**TASK REQUIREMENTS:**
Reproduce each record exactly. The pictures should be skipped.

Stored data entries
- - - - -
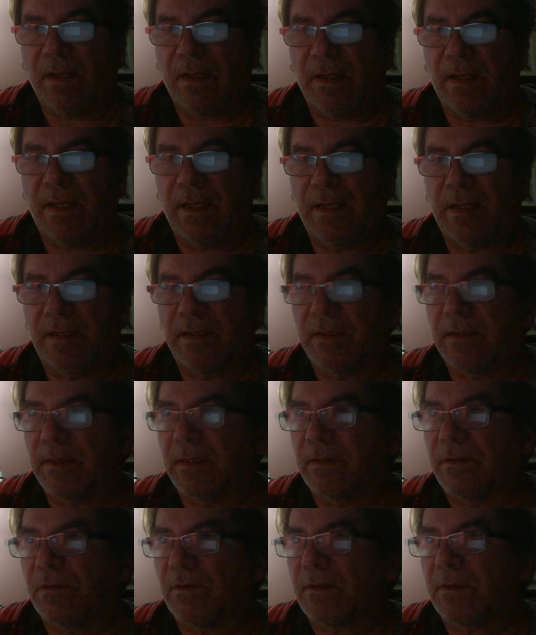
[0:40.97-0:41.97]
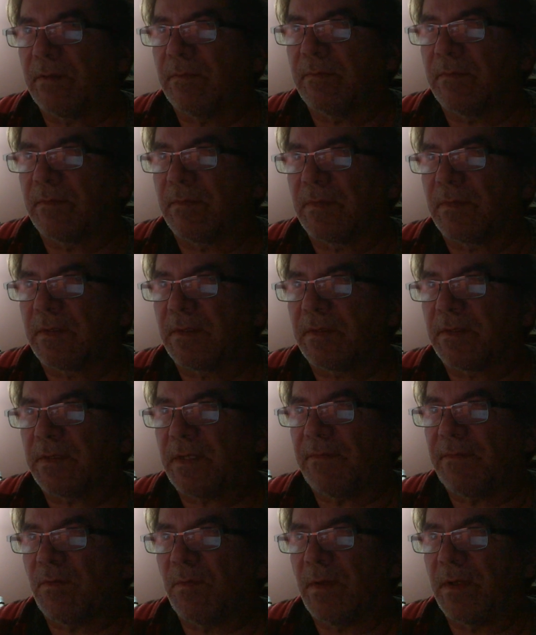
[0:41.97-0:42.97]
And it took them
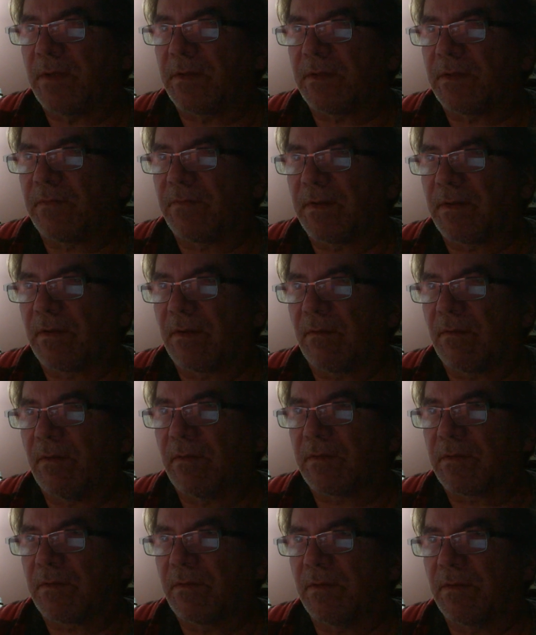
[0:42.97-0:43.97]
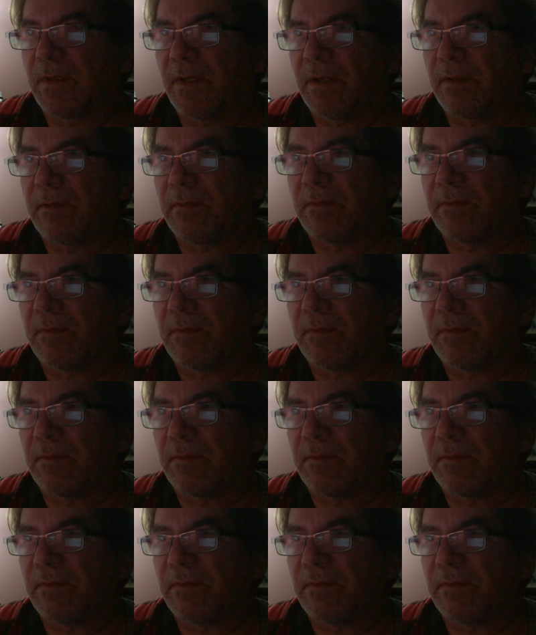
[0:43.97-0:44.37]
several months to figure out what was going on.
- - - - -
**EXERCISE RESULT:**
[0:40.97-0:41.97]
[0:41.97-0:42.97]
And it took them
[0:42.97-0:43.97]
[0:43.97-0:44.37]
several months to figure out what was going on.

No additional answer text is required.